Together we redid plaster and pulled up carpeting to reveal oak floors. We enlarged the downstairs powder room and moved walls upstairs so that we could add a shower to the bath. We got pro help with electrical and plumbing upgrades, a new septic system, a well, and, of course, a new gas furnace.
Two years into the project, things were progressing at a steady pace when one day, Ann phoned me at work. "Sit down," she said. "I'm pregnant."
Shown: Now open to the new mudroom, the kitchen shows off Jeff's hand-built cabinets and plate racks, hex-tile counters, and the original oak floor, painted glossy white.
Within 48 hours, I pulled permits for the other big things we wanted to do, including adding a sitting porch and small foyer in the front and a mudroom in back. And oh yeah, a nursery.
After ripping off and recycling the aluminum siding, I redid the entire exterior, framing out the porch, wrapping the house in two layers of foam insulation, and adding new siding and a new roof with more insulation. It's made the house nice and tight: We haven't had a winter gas bill higher than $90.
Shown: The old one had good light but felt cramped.
It was summer when we started in on the kitchen, so we moved the fridge onto the front porch, donated the old dishwasher and stove, and grilled a lot.
Ann's favorite project was the kitchen. It was the last room we finished before that big deadline: the birth of our son, Henry. Ann had a specific look in mind and fixated on a 3-foot-wide apron sink and a British-made bridge faucet. Those became our big splurge items, and we built the kitchen around them. To make sure everything would fit—and to sell my ideas to Ann—I used a Sharpie and painter's tape to lay out the new cabinets and appliances and sketch a pass-through to the dining room. We demolished the room down to the studs and opened up an exterior wall for the mudroom addition. I cut an opening for the pass-through using a template based on the house's original arched passageways. To match the 1920s period of the house, I built cabinets with beadboard fronts and period-style latches. When Ann asked for a desk area in the mudroom addition, next to the kitchen, I just continued that same cabinet style.
Shown: As a birthday present, Jeff built dining room display shelves for Ann's rolling-pin collection.

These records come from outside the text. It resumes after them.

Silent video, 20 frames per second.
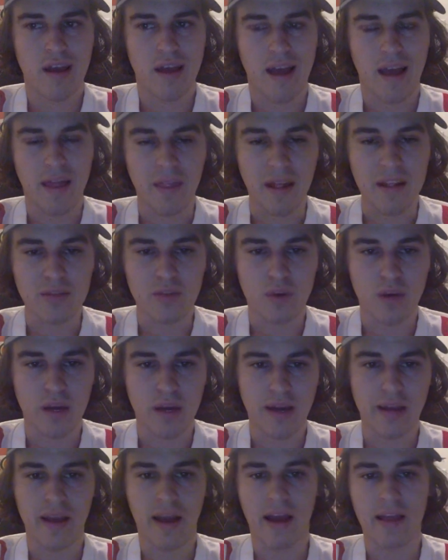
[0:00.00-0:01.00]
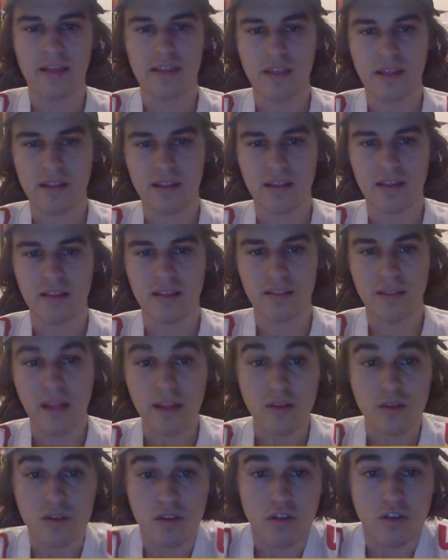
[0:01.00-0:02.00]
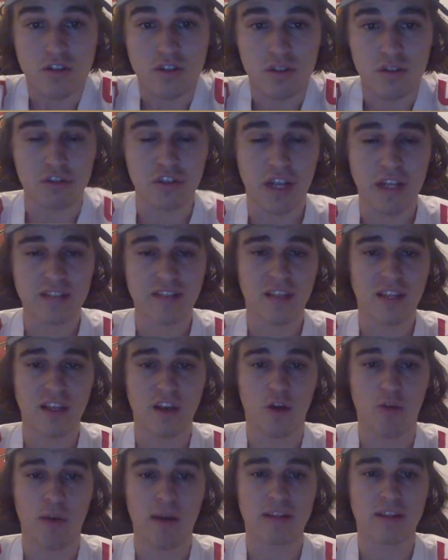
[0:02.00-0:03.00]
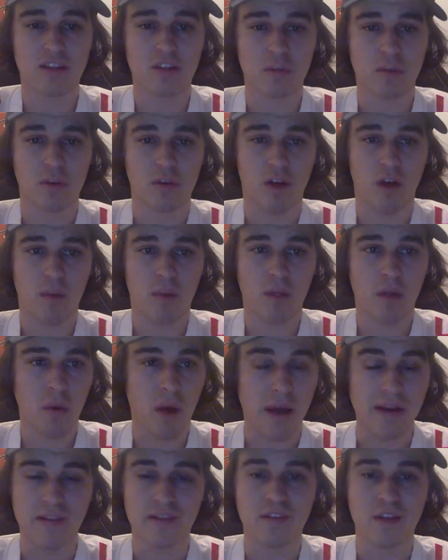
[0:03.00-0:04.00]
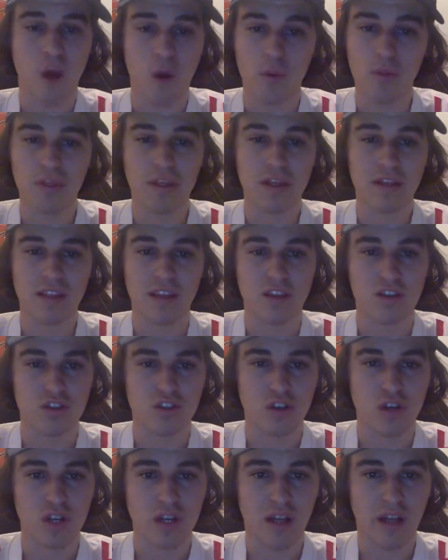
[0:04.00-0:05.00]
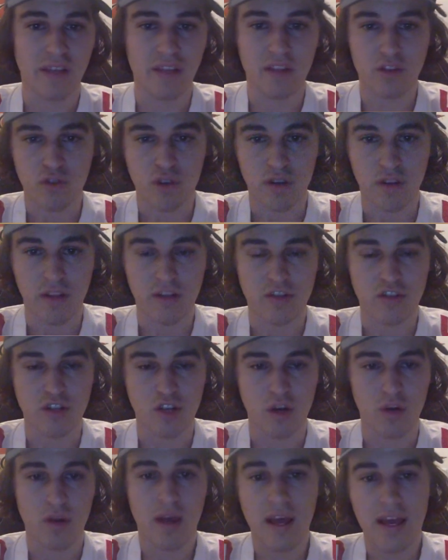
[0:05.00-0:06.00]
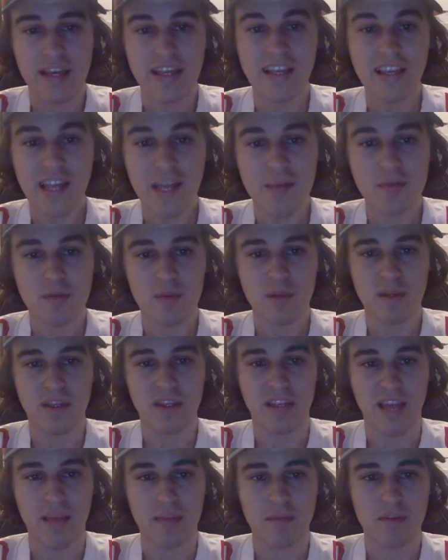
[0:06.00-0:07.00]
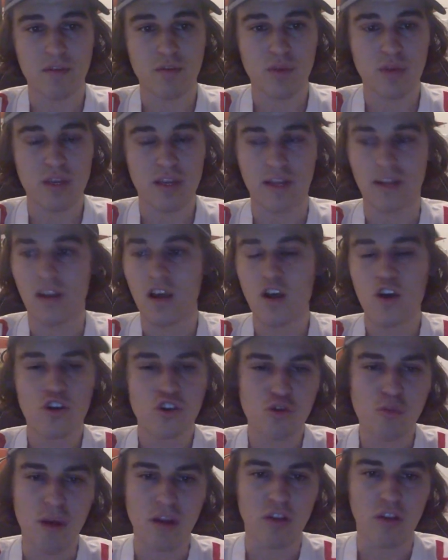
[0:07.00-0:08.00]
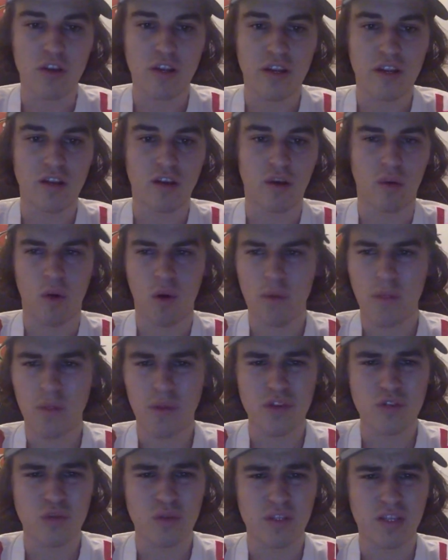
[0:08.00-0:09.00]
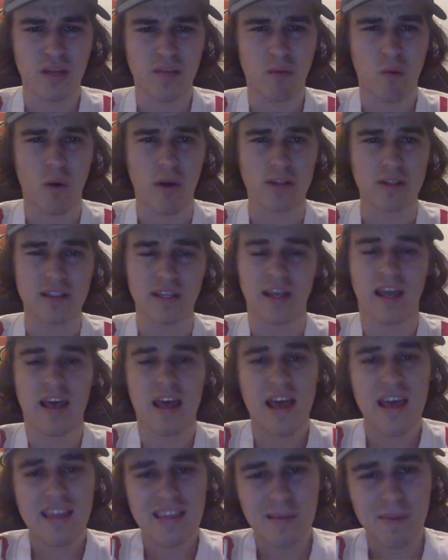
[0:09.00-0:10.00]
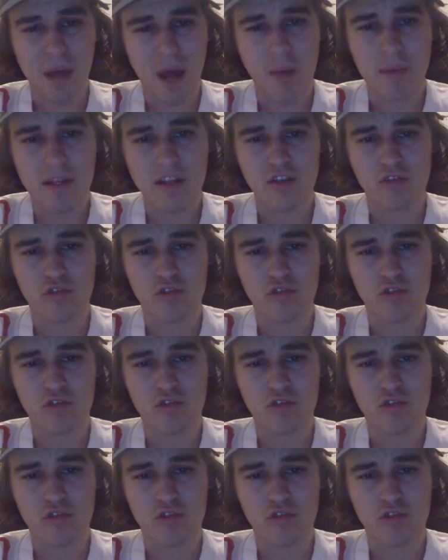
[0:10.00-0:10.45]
And that's why I think that there's still a chance they go back to Jimmy Garoppolo. I don't think they should. I think Trey Lance showed he keeps him in the game this week. And you might look at it and go, oh, they only scored 10 points. Like, yeah, but how many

After three years of more or less constant sawdust, we were ready to paint. The red dining room required seven coats. When it came time to give the oak floors a coat of white (we didn't have the money to refinish them), we moved out for a week. Henry was born just eight weeks later.

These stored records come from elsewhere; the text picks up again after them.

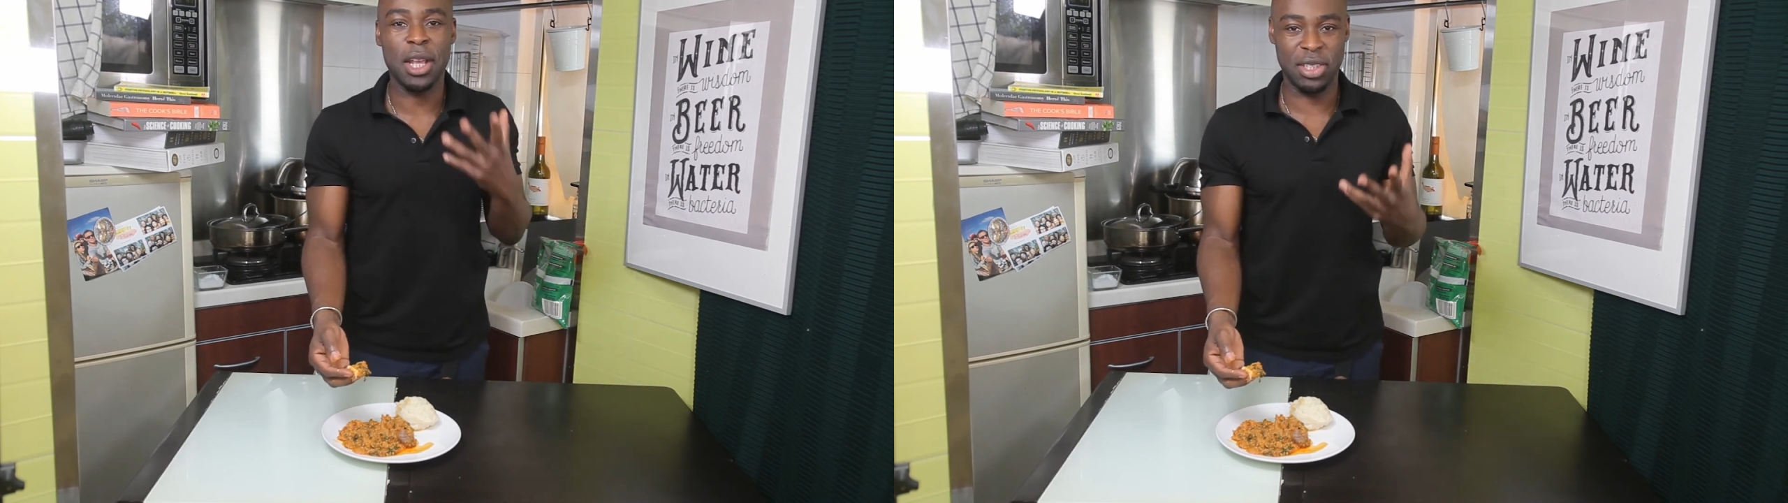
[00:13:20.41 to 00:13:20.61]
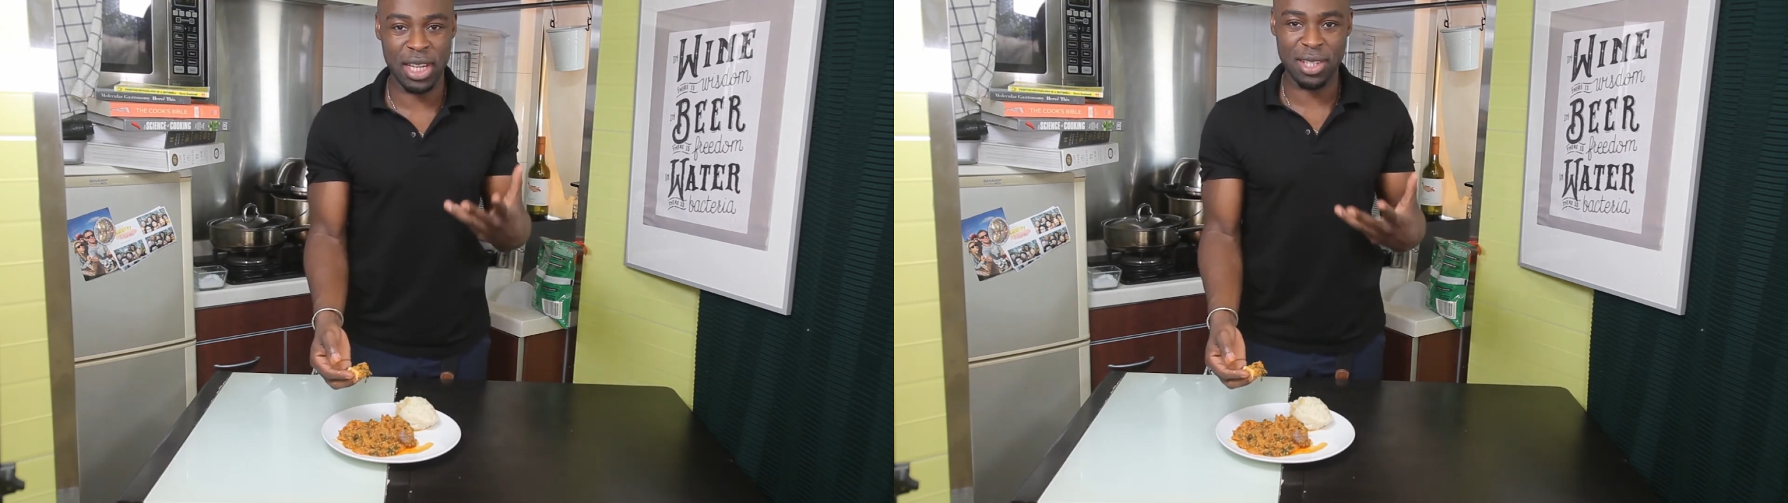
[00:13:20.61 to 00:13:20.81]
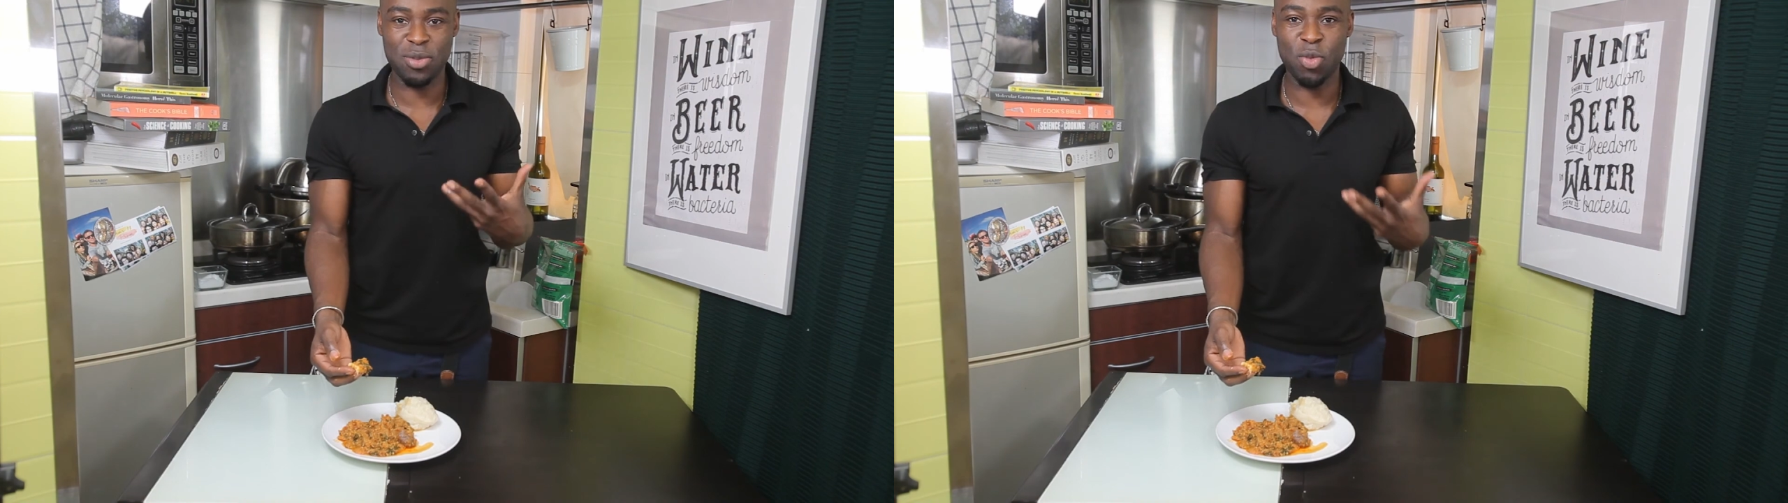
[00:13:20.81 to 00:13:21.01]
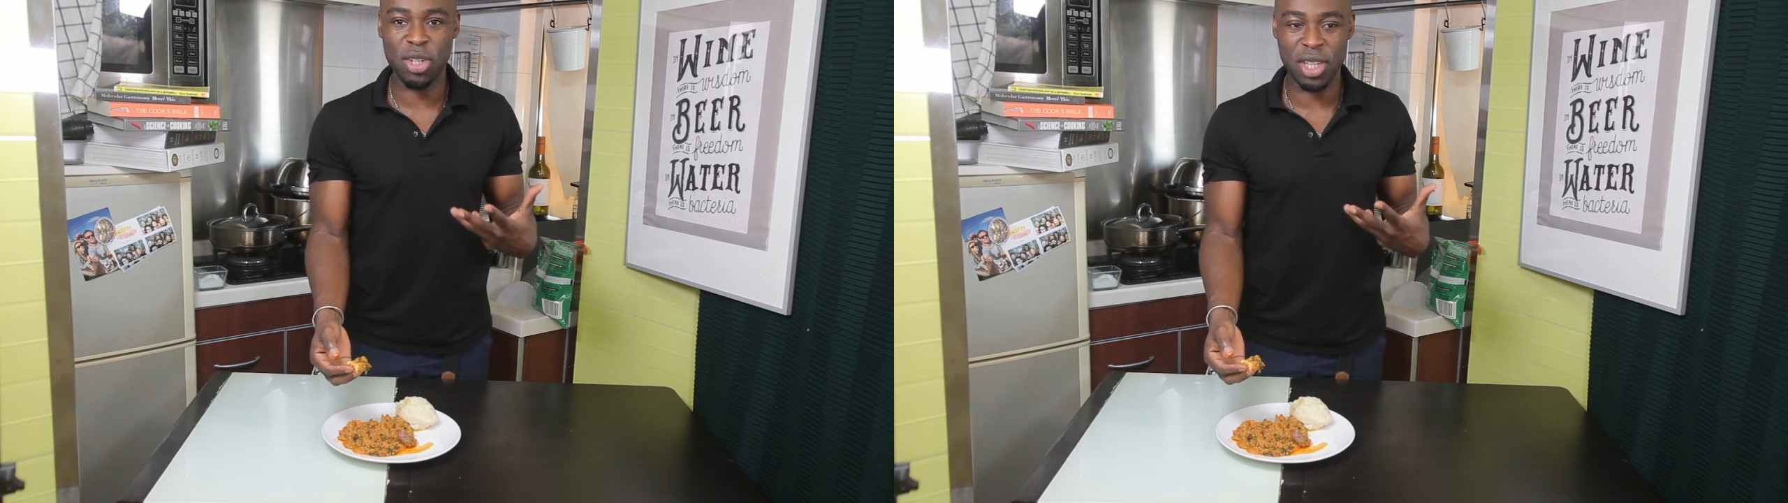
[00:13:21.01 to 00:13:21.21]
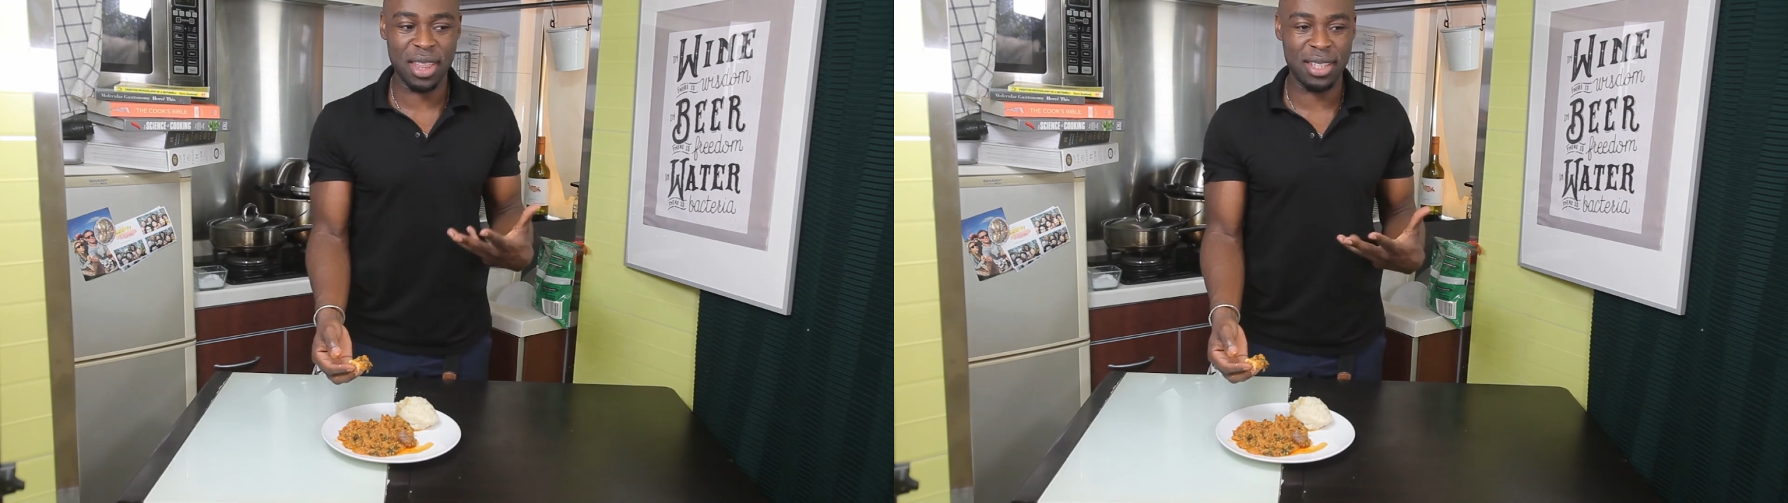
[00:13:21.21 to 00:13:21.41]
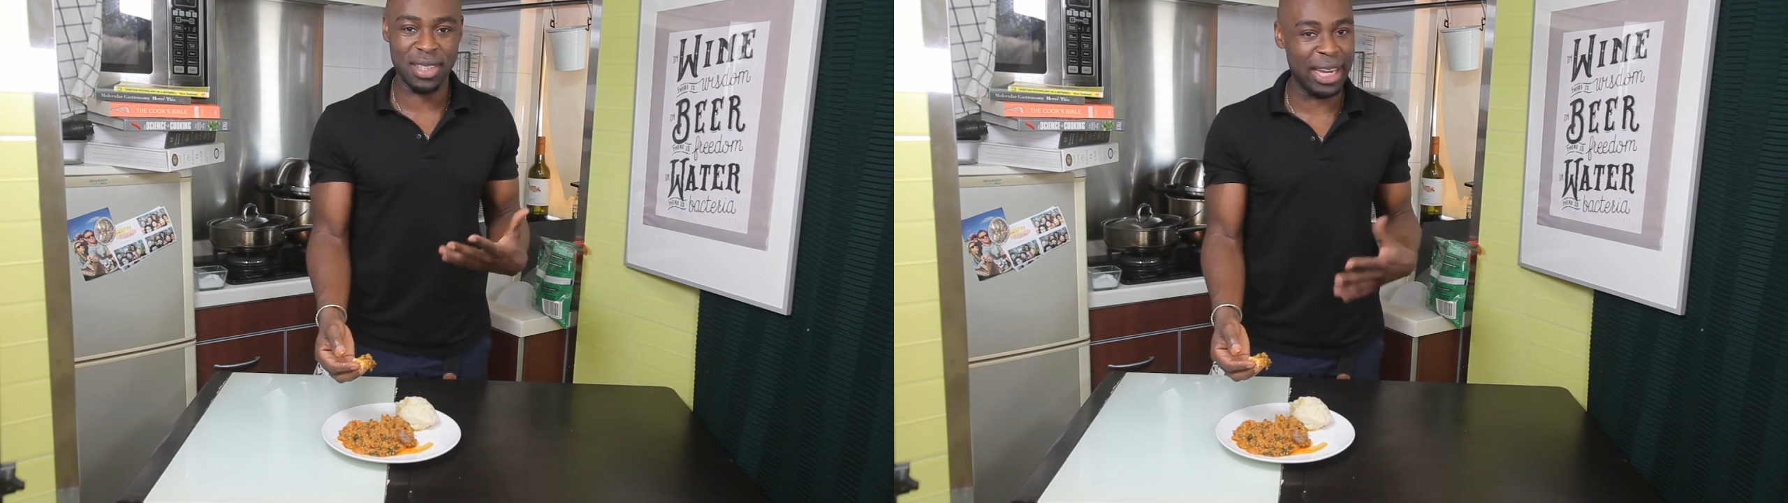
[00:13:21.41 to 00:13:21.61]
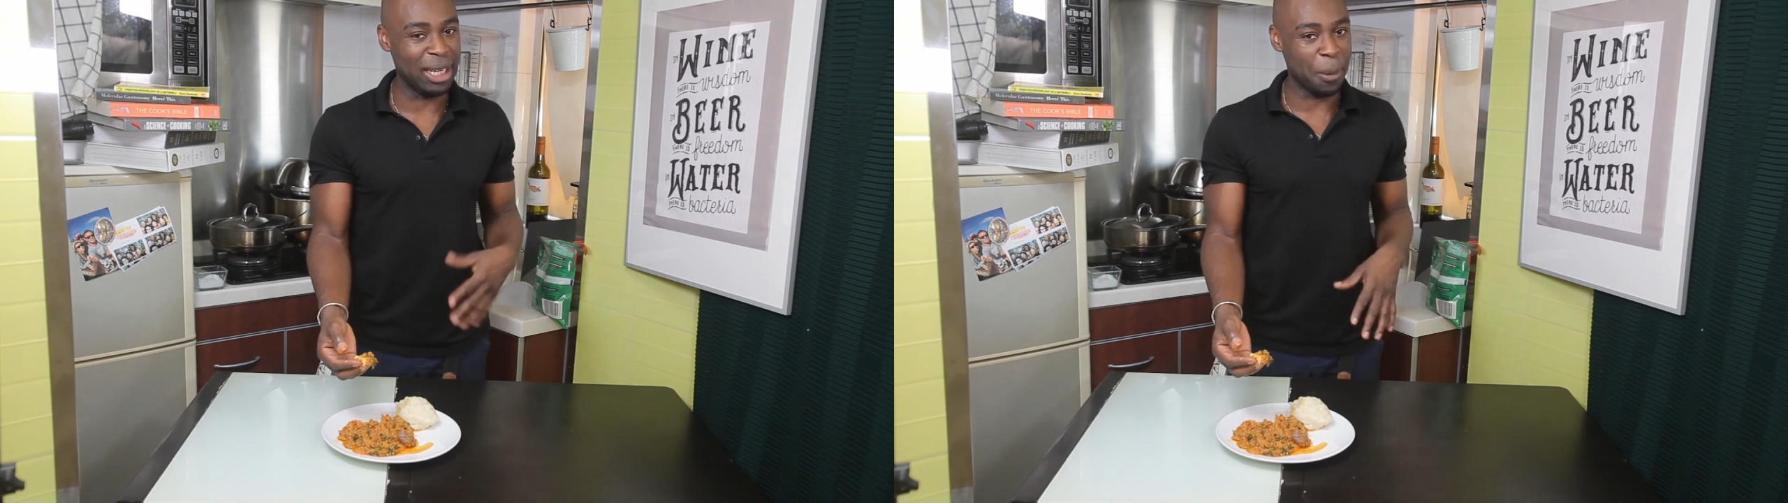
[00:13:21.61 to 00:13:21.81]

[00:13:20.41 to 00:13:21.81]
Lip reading: sit and watch others eat.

Shown: Jeff repeated the kitchen cabinets' beadboard fronts in the mudroom storage cabinets and built-in desk. The steps add definition to the space and double as a perch for kids and guests who want to know what time dinner is.
Though Ann swears she will never again live in a house while remodeling it, the whole experience really bonded us to our first home. We see evidence of our work everywhere, from reclaimed-wood countertops to the shelves I built for a collection of vintage rolling pins that were given to us as wedding presents.

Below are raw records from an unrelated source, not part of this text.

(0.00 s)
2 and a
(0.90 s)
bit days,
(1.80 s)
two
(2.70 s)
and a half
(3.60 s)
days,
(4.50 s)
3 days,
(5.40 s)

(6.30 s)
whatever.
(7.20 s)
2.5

This house has so much of us in it, I don't think we could ever leave. We'll just keep adding to it. Eventually I had to screen in the front porch—we'd had it with the mosquitoes. Not as bad as flying ants, sure, but still....
What we did: Renovated a 1,200-square-foot cottage, adding 200 square feet.
Remodeling cost: $60,000
Time frame: Nearly three years, with a concentrated six-month finale.
Where we saved: Did all the labor ourselves except for plumbing, electrical, and roof-shingling. We ran out of money before we could refinish the floors, so I painted them instead—it cost me about $150 and one wicked headache.
Where we splurged: We paid more than $3,000 for our apron sink and bridge faucet. We also invested in wood-frame windows and asphalt roof shingles with a 50-year warranty.
What we'd do differently: Can't think of a thing—we're thrilled.
Biggest challenge: Preserving the character of the house while also modernizing it.